“Sono pochi quelli che si salvano?” Bella domanda… Ma diciamoci la verità: oggi interessa ancora essere salvati? Da cosa? Da chi? Ci sentiamo così autosufficienti e potenti da non ritenere affatto di aver bisogno di salvezza.
Piuttosto oggi si cerca sicurezza: da chi è diverso, da chi insidia i nostri beni, da chi rovina i nostri piani e calcoli, da tutto ciò che potrebbe limitare la nostra libertà e il nostro desiderio di autonomia e di successo. E questo desiderio di sicurezza ci chiude sempre più a difesa del nostro io, ci pone in contrasto e antagonismo con chi è altro da noi, fino a considerarlo minaccia, ostacolo, avversario. Come spiegare altrimenti la cattiveria e l’odio verso chi è di altra nazione, verso chi ha una cultura o una religione diversa, verso i migranti, i profughi, i poveri, gli ultimi?
Oggi la Parola di Dio viene a ricordarci che se ci ritroviamo in questi atteggiamenti non possiamo dirci cristiani. Perché il Dio che Gesù ci ha fatto conoscere è il Dio di tutti i popoli e le genti, Colui che tutti, senza distinzione vuole riunire in una sola famiglia. “Io verrò a radunare tutte le genti e tutte le lingue” “Verranno da oriente e da occidente, da settentrione e da mezzogiorno e siederanno a mensa nel regno di Dio”.
Immagini chiare: disegno di Dio è una umanità riunita e fraterna. E questa è la salvezza che Lui offre a tutti e di cui abbiamo bisogno. L’altro nome di salvezza è fraternità. Dentro un mondo che si frantuma e divide oggi più che mai dobbiamo insieme cercare ciò che unisce e lavorare, in particolare come cristiani, per costruire comunione, armonia tra i popoli e le genti, a iniziare dal nostro piccolo spazio di vita di ogni giorno.
Qui sta il senso di quel “Sforzatevi” che Gesù propone appunto per tendere alla salvezza. “Sforzatevi di entrare per la porta stretta”. Cosa significa questa frase?

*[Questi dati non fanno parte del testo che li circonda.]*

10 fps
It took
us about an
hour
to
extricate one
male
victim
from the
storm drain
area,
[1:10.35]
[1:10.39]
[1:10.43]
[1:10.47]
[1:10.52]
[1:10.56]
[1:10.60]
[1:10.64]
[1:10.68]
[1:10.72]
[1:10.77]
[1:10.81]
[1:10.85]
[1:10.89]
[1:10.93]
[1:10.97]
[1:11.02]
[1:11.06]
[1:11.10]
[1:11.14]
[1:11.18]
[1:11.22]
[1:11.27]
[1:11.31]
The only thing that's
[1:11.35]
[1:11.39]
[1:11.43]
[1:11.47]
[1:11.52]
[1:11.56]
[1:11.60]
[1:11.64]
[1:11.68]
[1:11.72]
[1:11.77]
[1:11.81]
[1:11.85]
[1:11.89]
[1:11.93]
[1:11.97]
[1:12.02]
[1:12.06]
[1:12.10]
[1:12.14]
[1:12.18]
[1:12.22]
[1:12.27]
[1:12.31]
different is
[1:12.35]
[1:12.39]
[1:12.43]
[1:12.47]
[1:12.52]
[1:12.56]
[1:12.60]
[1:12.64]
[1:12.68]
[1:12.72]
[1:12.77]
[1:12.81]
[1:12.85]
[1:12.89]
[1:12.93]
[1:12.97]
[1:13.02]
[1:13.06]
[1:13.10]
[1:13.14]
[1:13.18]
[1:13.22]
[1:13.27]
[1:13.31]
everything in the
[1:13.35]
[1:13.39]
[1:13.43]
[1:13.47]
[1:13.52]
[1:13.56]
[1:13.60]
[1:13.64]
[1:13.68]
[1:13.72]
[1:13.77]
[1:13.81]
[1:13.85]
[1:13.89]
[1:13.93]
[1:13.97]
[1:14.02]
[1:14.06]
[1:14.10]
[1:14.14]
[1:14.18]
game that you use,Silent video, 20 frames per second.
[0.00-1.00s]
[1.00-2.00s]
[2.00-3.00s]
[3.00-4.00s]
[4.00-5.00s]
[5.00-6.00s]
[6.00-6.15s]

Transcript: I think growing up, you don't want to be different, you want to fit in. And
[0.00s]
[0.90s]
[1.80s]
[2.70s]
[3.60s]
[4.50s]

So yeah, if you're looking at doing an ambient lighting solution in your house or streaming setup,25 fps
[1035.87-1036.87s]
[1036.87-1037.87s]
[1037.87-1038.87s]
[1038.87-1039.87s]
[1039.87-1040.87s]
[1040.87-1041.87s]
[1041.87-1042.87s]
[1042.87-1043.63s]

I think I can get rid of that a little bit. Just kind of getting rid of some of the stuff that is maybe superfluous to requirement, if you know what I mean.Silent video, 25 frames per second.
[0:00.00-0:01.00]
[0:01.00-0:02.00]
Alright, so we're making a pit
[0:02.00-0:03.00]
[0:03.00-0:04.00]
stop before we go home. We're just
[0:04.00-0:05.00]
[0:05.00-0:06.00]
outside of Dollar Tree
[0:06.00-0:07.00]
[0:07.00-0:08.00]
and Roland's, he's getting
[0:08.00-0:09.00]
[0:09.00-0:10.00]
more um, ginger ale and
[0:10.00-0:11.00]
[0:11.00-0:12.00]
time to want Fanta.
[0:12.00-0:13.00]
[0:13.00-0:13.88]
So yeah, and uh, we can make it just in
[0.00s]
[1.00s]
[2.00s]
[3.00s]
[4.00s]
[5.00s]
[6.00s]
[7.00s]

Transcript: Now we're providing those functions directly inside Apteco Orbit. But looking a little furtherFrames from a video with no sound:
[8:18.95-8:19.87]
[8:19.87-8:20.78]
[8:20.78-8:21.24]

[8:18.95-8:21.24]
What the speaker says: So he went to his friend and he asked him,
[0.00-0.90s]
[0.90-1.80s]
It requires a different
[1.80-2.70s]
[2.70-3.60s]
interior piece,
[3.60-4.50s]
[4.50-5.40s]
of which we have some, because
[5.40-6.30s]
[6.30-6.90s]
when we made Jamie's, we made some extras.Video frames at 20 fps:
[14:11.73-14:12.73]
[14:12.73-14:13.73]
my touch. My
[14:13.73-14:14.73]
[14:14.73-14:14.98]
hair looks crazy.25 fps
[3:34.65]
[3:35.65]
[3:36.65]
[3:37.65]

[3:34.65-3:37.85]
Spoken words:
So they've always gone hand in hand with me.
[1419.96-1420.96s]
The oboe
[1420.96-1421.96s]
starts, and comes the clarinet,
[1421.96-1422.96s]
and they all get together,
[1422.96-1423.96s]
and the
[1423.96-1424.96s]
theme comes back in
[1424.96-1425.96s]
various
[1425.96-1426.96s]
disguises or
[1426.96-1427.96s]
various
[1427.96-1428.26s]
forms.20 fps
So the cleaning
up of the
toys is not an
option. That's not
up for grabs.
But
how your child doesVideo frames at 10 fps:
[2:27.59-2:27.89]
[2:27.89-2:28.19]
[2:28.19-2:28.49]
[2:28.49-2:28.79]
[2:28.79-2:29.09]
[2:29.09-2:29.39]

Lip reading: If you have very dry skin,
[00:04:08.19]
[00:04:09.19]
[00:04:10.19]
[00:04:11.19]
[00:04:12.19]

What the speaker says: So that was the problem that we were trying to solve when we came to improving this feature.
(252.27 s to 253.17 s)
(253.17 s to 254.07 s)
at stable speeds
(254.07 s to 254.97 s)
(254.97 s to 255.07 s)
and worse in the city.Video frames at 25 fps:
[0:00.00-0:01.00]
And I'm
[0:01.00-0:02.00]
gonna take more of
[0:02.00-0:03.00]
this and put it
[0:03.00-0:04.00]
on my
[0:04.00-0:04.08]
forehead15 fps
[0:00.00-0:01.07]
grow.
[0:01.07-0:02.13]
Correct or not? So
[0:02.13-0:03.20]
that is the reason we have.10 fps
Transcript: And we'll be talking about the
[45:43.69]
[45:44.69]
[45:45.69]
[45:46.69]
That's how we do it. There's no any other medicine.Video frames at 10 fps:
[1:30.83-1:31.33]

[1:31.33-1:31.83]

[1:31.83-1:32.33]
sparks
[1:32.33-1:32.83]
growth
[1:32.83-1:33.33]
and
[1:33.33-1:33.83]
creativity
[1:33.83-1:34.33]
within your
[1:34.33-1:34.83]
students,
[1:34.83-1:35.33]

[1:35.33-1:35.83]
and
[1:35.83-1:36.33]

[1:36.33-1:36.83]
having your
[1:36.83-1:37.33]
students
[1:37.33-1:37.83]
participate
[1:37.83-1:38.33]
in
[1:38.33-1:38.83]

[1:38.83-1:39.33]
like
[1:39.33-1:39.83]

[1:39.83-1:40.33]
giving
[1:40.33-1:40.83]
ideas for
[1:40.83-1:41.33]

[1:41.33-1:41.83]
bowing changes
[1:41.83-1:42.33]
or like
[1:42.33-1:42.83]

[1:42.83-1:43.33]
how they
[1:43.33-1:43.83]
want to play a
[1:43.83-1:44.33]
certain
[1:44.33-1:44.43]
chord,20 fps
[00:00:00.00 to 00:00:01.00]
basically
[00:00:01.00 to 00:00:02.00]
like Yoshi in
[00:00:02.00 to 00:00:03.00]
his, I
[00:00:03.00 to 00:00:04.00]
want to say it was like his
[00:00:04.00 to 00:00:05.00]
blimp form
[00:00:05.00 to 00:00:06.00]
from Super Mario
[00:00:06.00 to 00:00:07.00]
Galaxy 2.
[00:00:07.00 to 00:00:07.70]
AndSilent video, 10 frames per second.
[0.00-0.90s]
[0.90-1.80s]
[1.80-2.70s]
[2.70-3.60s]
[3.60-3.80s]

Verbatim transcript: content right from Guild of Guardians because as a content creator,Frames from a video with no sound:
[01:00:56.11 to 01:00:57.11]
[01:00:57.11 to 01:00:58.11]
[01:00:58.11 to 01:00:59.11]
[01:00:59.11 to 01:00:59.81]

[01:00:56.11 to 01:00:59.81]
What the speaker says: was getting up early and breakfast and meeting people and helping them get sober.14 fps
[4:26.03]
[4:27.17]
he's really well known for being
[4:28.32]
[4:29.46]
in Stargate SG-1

L’immagine della porta stretta può sembrare quella di un ingresso riservato a pochi; in realtà la porta pur stretta è aperta a tutti. Tutti possono passare tuttavia occorre che ognuno lo voglia, si decida; Gesù chiama in gioco la responsabilità personale. Il fatto che Dio voglia tutti salvi non deve illuderci e portarci al disimpegno.
Ma non riduciamo nemmeno questa porta stretta a un generico impegno allo sforzo, alla fatica. In queste parole c’è altro. C’è l’invito a sforzarci nel prendere le misure di quella porta che è Gesù stesso: “Io sono la porta”. E la misura di Gesù è quella del farsi dono, del farsi piccolo, del mettere da parte se stesso per cercare ciò che piace al Padre e il bene per tutti noi.
Solo chi prende questa misura, la misura dell’amore autentico, arriva a conseguire quella salvezza che sta nella comunione d’amore con il Dio di tutte le genti, che sta quindi nella fraternità universale.
Non ci salva un’appartenenza a un popolo e nemmeno la nostra identità cristiana, non una serie di ‘cose’ fatte: riti, tradizioni, feste, di cui sentirci orgogliosi. Ce lo dice il vangelo: non illudetevi che basti il fatto di essere stati battezzati, di venire qualche volta a Messa, di avere sulla bocca pie preghiere e nemmeno la mia Parola per essere salvati:“’Abbiamo mangiato e bevuto in tua presenza e tu hai insegnato nelle nostre piazze’. Ma egli vi dichiarerà: Voi, non so di dove siete. Allontanatevi da me, voi tutti operatori di ingiustizia!”.
Ci salva solo la nostra somiglianza a Gesù; il nostro essere aperti e accoglienti come il Padre; il nostro cercare la fraternità, la pace, la giustizia. E questo è possibile per tutti, non solo per noi cristiani!
“Rinfrancate le mani inerti e le ginocchia fiacche e camminate diritti” ci suggerisce la lettera agli Ebrei, lasciandoci correggere dalla Parola del Signore che “ci tratta come figli”.
Guidati dalla Parola, “sforziamoci” dunque di cercare la salvezza che Dio vuole per tutti più che quella sicurezza che ci isola e ci chiude nel nostro soffocante guscio.